DATA EXTRACTS:
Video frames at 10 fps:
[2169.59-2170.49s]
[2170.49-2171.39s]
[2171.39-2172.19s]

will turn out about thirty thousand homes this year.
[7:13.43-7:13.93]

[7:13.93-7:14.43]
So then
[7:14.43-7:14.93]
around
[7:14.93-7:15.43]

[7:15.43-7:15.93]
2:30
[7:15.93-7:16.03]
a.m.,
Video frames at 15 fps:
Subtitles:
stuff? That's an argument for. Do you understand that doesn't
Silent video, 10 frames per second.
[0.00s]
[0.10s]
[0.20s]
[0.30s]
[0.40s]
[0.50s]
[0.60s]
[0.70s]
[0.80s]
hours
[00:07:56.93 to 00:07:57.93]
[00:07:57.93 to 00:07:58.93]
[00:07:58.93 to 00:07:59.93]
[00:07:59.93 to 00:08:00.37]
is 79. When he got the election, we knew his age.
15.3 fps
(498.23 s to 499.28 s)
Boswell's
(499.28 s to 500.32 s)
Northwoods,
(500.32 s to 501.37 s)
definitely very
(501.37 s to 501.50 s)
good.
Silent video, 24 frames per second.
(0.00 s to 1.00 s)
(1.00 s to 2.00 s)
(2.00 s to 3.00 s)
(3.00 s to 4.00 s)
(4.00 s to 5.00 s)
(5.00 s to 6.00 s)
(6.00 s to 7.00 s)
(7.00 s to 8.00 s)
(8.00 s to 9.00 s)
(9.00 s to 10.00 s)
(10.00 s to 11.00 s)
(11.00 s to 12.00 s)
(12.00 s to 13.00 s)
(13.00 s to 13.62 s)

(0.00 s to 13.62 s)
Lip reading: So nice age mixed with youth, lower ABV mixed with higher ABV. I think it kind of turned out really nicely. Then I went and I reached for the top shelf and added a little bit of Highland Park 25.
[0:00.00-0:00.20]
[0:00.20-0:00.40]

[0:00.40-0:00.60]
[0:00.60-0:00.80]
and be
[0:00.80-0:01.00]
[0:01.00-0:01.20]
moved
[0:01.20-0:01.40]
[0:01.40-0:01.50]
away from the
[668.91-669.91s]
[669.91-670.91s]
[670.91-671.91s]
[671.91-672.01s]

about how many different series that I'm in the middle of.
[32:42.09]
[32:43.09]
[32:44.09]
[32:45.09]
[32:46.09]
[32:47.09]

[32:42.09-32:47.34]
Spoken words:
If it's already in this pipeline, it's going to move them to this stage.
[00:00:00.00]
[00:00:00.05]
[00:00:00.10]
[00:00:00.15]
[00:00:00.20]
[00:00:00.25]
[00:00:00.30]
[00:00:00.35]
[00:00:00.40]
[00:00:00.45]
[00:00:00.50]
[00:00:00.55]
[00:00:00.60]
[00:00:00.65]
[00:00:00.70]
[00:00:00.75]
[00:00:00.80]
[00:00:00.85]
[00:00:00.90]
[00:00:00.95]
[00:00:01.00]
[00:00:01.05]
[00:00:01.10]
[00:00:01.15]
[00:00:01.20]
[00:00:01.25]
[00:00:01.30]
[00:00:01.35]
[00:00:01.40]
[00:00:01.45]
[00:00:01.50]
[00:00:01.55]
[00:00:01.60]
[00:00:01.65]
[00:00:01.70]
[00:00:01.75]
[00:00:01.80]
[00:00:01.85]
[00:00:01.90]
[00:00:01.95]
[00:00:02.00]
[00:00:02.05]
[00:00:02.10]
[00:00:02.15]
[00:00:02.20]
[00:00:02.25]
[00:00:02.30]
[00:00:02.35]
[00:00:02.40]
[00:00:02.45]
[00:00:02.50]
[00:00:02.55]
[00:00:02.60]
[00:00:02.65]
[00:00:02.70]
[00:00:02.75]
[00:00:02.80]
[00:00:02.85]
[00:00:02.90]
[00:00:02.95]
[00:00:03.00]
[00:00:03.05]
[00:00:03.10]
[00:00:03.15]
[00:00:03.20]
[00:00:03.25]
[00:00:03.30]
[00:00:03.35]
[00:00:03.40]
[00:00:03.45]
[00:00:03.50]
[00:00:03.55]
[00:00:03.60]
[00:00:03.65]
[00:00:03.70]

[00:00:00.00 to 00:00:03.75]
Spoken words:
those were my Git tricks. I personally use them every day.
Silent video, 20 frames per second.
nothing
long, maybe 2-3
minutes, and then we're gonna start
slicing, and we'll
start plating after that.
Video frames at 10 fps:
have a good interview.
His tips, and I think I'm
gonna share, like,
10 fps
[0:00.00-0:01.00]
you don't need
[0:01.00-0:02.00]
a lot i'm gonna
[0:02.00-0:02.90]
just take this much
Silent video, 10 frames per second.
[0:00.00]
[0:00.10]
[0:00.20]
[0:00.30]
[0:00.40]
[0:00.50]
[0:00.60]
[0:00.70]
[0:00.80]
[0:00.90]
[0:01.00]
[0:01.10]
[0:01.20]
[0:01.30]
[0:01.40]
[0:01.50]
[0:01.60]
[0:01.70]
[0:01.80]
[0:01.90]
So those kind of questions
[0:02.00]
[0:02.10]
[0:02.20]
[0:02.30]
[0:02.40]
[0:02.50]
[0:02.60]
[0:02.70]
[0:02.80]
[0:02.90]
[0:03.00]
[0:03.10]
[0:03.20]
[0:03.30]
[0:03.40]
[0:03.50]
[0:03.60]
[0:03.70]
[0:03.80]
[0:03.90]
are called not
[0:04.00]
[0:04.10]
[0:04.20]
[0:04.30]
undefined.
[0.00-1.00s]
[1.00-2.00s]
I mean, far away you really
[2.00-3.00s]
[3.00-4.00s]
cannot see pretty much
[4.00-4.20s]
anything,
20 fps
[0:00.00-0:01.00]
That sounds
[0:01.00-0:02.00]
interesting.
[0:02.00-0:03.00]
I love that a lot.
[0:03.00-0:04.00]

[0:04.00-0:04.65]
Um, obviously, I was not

TASK DESCRIPTION: Exactly as they appear, restate all of the entries.

EXERCISE ANSWER:
Video frames at 10 fps:
[2169.59-2170.49s]
[2170.49-2171.39s]
[2171.39-2172.19s]

will turn out about thirty thousand homes this year.
[7:13.43-7:13.93]

[7:13.93-7:14.43]
So then
[7:14.43-7:14.93]
around
[7:14.93-7:15.43]

[7:15.43-7:15.93]
2:30
[7:15.93-7:16.03]
a.m.,
Video frames at 15 fps:
Subtitles:
stuff? That's an argument for. Do you understand that doesn't
Silent video, 10 frames per second.
[0.00s]
[0.10s]
[0.20s]
[0.30s]
[0.40s]
[0.50s]
[0.60s]
[0.70s]
[0.80s]
hours
[00:07:56.93 to 00:07:57.93]
[00:07:57.93 to 00:07:58.93]
[00:07:58.93 to 00:07:59.93]
[00:07:59.93 to 00:08:00.37]
is 79. When he got the election, we knew his age.
15.3 fps
(498.23 s to 499.28 s)
Boswell's
(499.28 s to 500.32 s)
Northwoods,
(500.32 s to 501.37 s)
definitely very
(501.37 s to 501.50 s)
good.
Silent video, 24 frames per second.
(0.00 s to 1.00 s)
(1.00 s to 2.00 s)
(2.00 s to 3.00 s)
(3.00 s to 4.00 s)
(4.00 s to 5.00 s)
(5.00 s to 6.00 s)
(6.00 s to 7.00 s)
(7.00 s to 8.00 s)
(8.00 s to 9.00 s)
(9.00 s to 10.00 s)
(10.00 s to 11.00 s)
(11.00 s to 12.00 s)
(12.00 s to 13.00 s)
(13.00 s to 13.62 s)

(0.00 s to 13.62 s)
Lip reading: So nice age mixed with youth, lower ABV mixed with higher ABV. I think it kind of turned out really nicely. Then I went and I reached for the top shelf and added a little bit of Highland Park 25.
[0:00.00-0:00.20]
[0:00.20-0:00.40]

[0:00.40-0:00.60]
[0:00.60-0:00.80]
and be
[0:00.80-0:01.00]
[0:01.00-0:01.20]
moved
[0:01.20-0:01.40]
[0:01.40-0:01.50]
away from the
[668.91-669.91s]
[669.91-670.91s]
[670.91-671.91s]
[671.91-672.01s]

about how many different series that I'm in the middle of.
[32:42.09]
[32:43.09]
[32:44.09]
[32:45.09]
[32:46.09]
[32:47.09]

[32:42.09-32:47.34]
Spoken words:
If it's already in this pipeline, it's going to move them to this stage.
[00:00:00.00]
[00:00:00.05]
[00:00:00.10]
[00:00:00.15]
[00:00:00.20]
[00:00:00.25]
[00:00:00.30]
[00:00:00.35]
[00:00:00.40]
[00:00:00.45]
[00:00:00.50]
[00:00:00.55]
[00:00:00.60]
[00:00:00.65]
[00:00:00.70]
[00:00:00.75]
[00:00:00.80]
[00:00:00.85]
[00:00:00.90]
[00:00:00.95]
[00:00:01.00]
[00:00:01.05]
[00:00:01.10]
[00:00:01.15]
[00:00:01.20]
[00:00:01.25]
[00:00:01.30]
[00:00:01.35]
[00:00:01.40]
[00:00:01.45]
[00:00:01.50]
[00:00:01.55]
[00:00:01.60]
[00:00:01.65]
[00:00:01.70]
[00:00:01.75]
[00:00:01.80]
[00:00:01.85]
[00:00:01.90]
[00:00:01.95]
[00:00:02.00]
[00:00:02.05]
[00:00:02.10]
[00:00:02.15]
[00:00:02.20]
[00:00:02.25]
[00:00:02.30]
[00:00:02.35]
[00:00:02.40]
[00:00:02.45]
[00:00:02.50]
[00:00:02.55]
[00:00:02.60]
[00:00:02.65]
[00:00:02.70]
[00:00:02.75]
[00:00:02.80]
[00:00:02.85]
[00:00:02.90]
[00:00:02.95]
[00:00:03.00]
[00:00:03.05]
[00:00:03.10]
[00:00:03.15]
[00:00:03.20]
[00:00:03.25]
[00:00:03.30]
[00:00:03.35]
[00:00:03.40]
[00:00:03.45]
[00:00:03.50]
[00:00:03.55]
[00:00:03.60]
[00:00:03.65]
[00:00:03.70]

[00:00:00.00 to 00:00:03.75]
Spoken words:
those were my Git tricks. I personally use them every day.
Silent video, 20 frames per second.
nothing
long, maybe 2-3
minutes, and then we're gonna start
slicing, and we'll
start plating after that.
Video frames at 10 fps:
have a good interview.
His tips, and I think I'm
gonna share, like,
10 fps
[0:00.00-0:01.00]
you don't need
[0:01.00-0:02.00]
a lot i'm gonna
[0:02.00-0:02.90]
just take this much
Silent video, 10 frames per second.
[0:00.00]
[0:00.10]
[0:00.20]
[0:00.30]
[0:00.40]
[0:00.50]
[0:00.60]
[0:00.70]
[0:00.80]
[0:00.90]
[0:01.00]
[0:01.10]
[0:01.20]
[0:01.30]
[0:01.40]
[0:01.50]
[0:01.60]
[0:01.70]
[0:01.80]
[0:01.90]
So those kind of questions
[0:02.00]
[0:02.10]
[0:02.20]
[0:02.30]
[0:02.40]
[0:02.50]
[0:02.60]
[0:02.70]
[0:02.80]
[0:02.90]
[0:03.00]
[0:03.10]
[0:03.20]
[0:03.30]
[0:03.40]
[0:03.50]
[0:03.60]
[0:03.70]
[0:03.80]
[0:03.90]
are called not
[0:04.00]
[0:04.10]
[0:04.20]
[0:04.30]
undefined.
[0.00-1.00s]
[1.00-2.00s]
I mean, far away you really
[2.00-3.00s]
[3.00-4.00s]
cannot see pretty much
[4.00-4.20s]
anything,
20 fps
[0:00.00-0:01.00]
That sounds
[0:01.00-0:02.00]
interesting.
[0:02.00-0:03.00]
I love that a lot.
[0:03.00-0:04.00]

[0:04.00-0:04.65]
Um, obviously, I was not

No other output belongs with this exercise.